What to do if you’re not good at one pole

Jordan’s two diagnostic categories for the “failure to balance” pattern:

  1. Lack of skill“they’re very much tacticians; they don’t know how to be visionary.” Solution: develop the missing competence directly.
  2. Fear“there’s a fear that keeps them from” operating in the emerging-pole mode. Sub-types named: fear of looking foolish (“I’m not a very good Storyteller, I’m not very inspiring”); fear of being terrified of the world they need to adapt to (“utterly terrified of this world they don’t want to […] say it; yes the world is […]”). Solution: name the fear, separate it from skill gap, work on it as identity development not competence development.

The skill / fear distinction is the load-bearing analytical move in the what-to-do-when-you’re-stuck portion of the talk.

Why this gives leaders comfort

Closing reframe: “It does give some comfort to leaders” to know that balance, not commitment to a single style, is the goal. The traditional model puts pressure on the leader to pick a brand and stick to it; Jordan’s model gives permission to oscillate — provided the oscillation is contextual-diagnostic, not random.

Linked entities and concepts

  • Dangling (single-source mention, deferred per author-entity rule):
    • Jennifer Jordan — Professor of Leadership and Organizational Behaviour, IMD Lausanne; social psychologist.
    • IMD Business School (Lausanne) — organisational affiliation.
    • Angela Ahrendts — CEO Burberry (2006-2014), SVP Retail at Apple (2014-2019).
    • Mathias Döpfner (provisionally identified; ASR garble “Matias dner”) — CEO Axel Springer SE.
    • Axel Springer SE — German publishing group, the “15-20 years ago Silicon Valley pilgrimage” anchor.

Source-quality flag

  • Genre: HBR YouTube explainer; 10:03; ASR captions only (kind: asr) — lower transcript quality than the human-curated Oberholzer-Gee piece.
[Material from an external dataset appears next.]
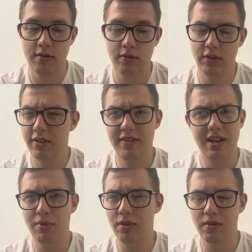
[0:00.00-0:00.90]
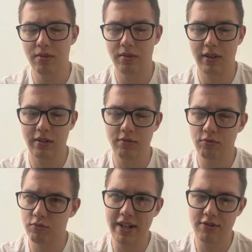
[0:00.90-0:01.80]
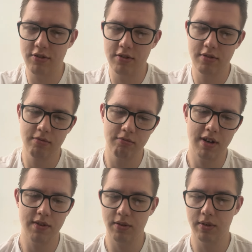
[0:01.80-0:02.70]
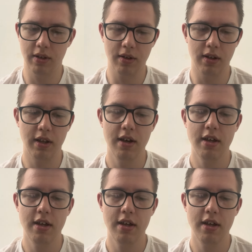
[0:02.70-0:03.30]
Or disable, like, racers, whatever you want to call it.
Production format: animated explainer with voiceover.
  • Speaker authority: Jennifer Jordan is an established leadership-development academic at a top European business school; the seven tensions framework was first published in HBR (Feb 2020) and the framing is widely-adopted in executive-coaching practice.
  • Empirical depth: Two named worked examples (Ahrendts, Döpfner) without quantitative anchoring. The seven-tensions framework is asserted-and-explained, not derived from data in the video. The 2020 HBR article gives more detail.
  • One identification uncertainty: “Matias dner” in the ASR — likely Mathias Döpfner but not confirmed in this source.
  • Confidence calibrated at 0.70 — recent, well-positioned framework + two named cases + one identification uncertainty.
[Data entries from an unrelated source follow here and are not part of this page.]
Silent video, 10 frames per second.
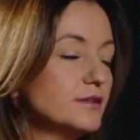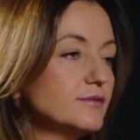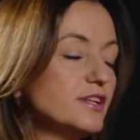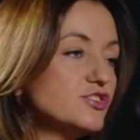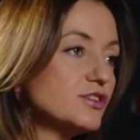
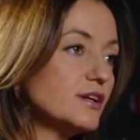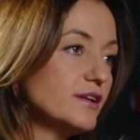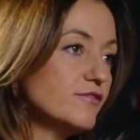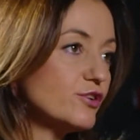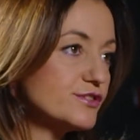digital
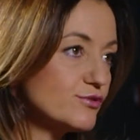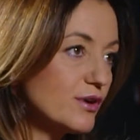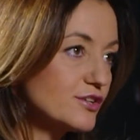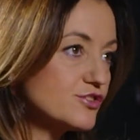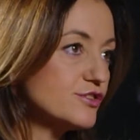
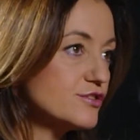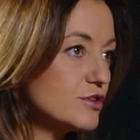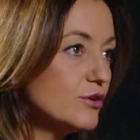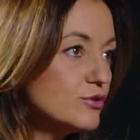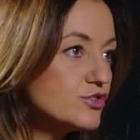infrastructure
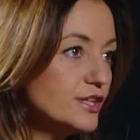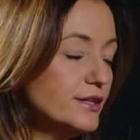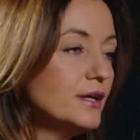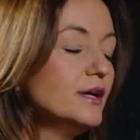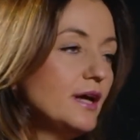
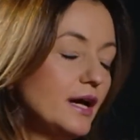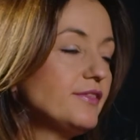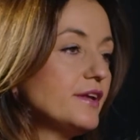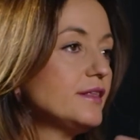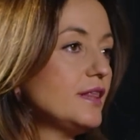solution.
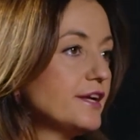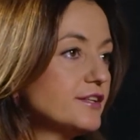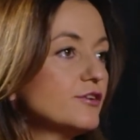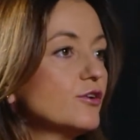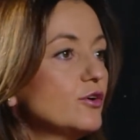And then
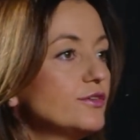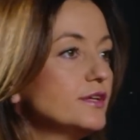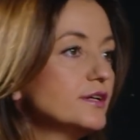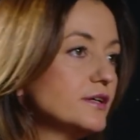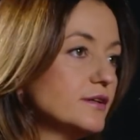later on,
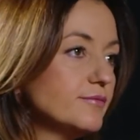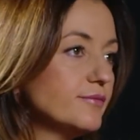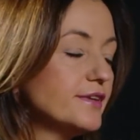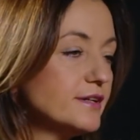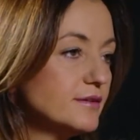
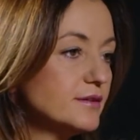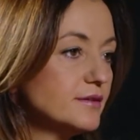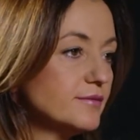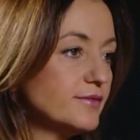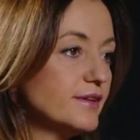
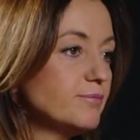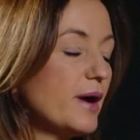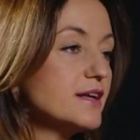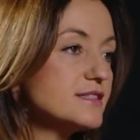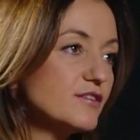the
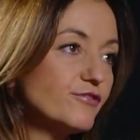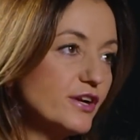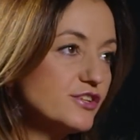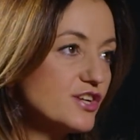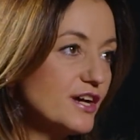master
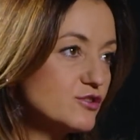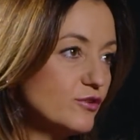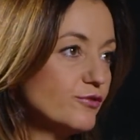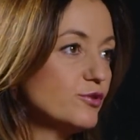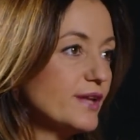franchise
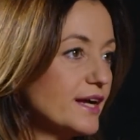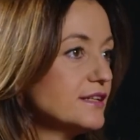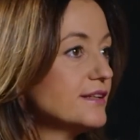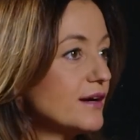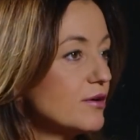of
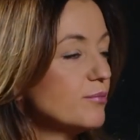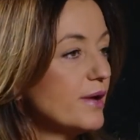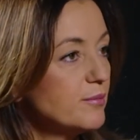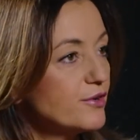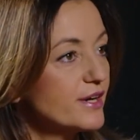United Arab
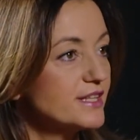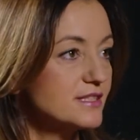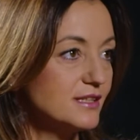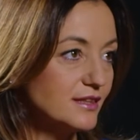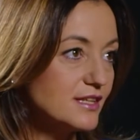Emirates
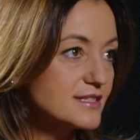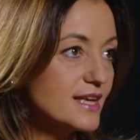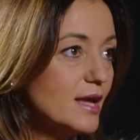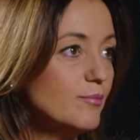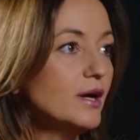did the
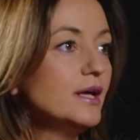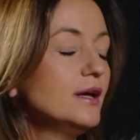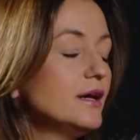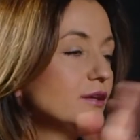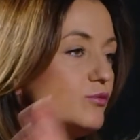same.
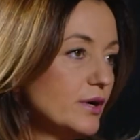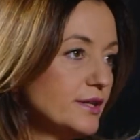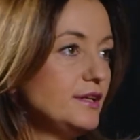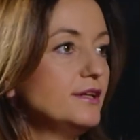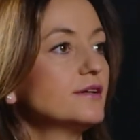And
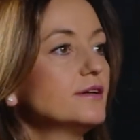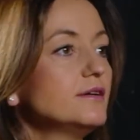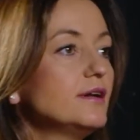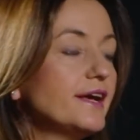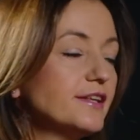1
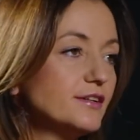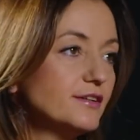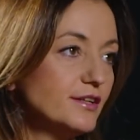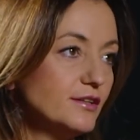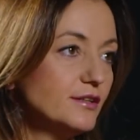year later,
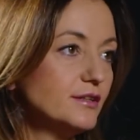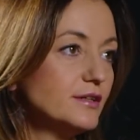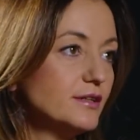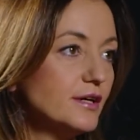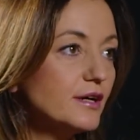in
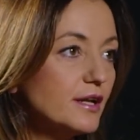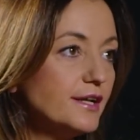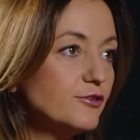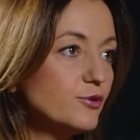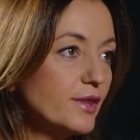
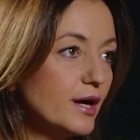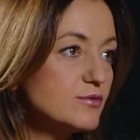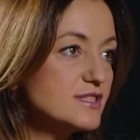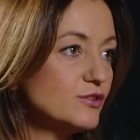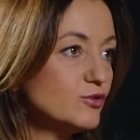early
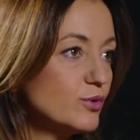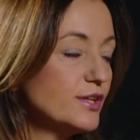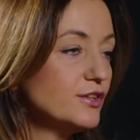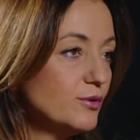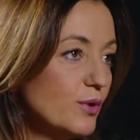
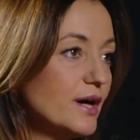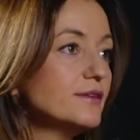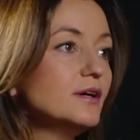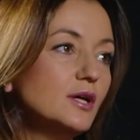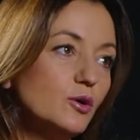2021,
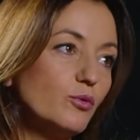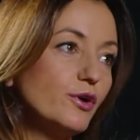we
Why this matters to this wiki

  • First explicit paradox-leadership source in the wiki. Complements Sinek 2018 (mindset reframe), Ross & Schneider 2026 (adaptability replacing resilience), and durable-skills’s aspiration / judgment / discontinuous-leap thinking / human-to-human skill (McKinsey-Sternfels 2026) cluster.
  • Operationalises what leaders actually do moment-to-moment. The wiki’s existing leadership material is mostly what to value; Jordan adds how to switch modes in the room.
  • The skill/fear failure-mode distinction is durable methodological content — the wiki should reach for it when classifying why a leader is stuck in any future leadership-focused source.
  • The Döpfner Silicon-Valley-pilgrimage case is a useful 12-year-old anchor for strategic-foresight’s China-as-time-machine idiom from Ognibeni 2026 — the structurally identical move (executive team immerses in the future). Worth holding as a cross-reference if the strategic-foresight page later integrates immersion-as-method.
  • Cross-domain role-relevance: ceo, coo, cso, chro, cmo, transformation-lead, tech-lead — paradox-leadership is non-specialist; tech-lead included because engineering managers face the same tactician↔visionary, teller↔listener tensions explicitly. No W&W tags (sits upstream of digital-transformation specifically).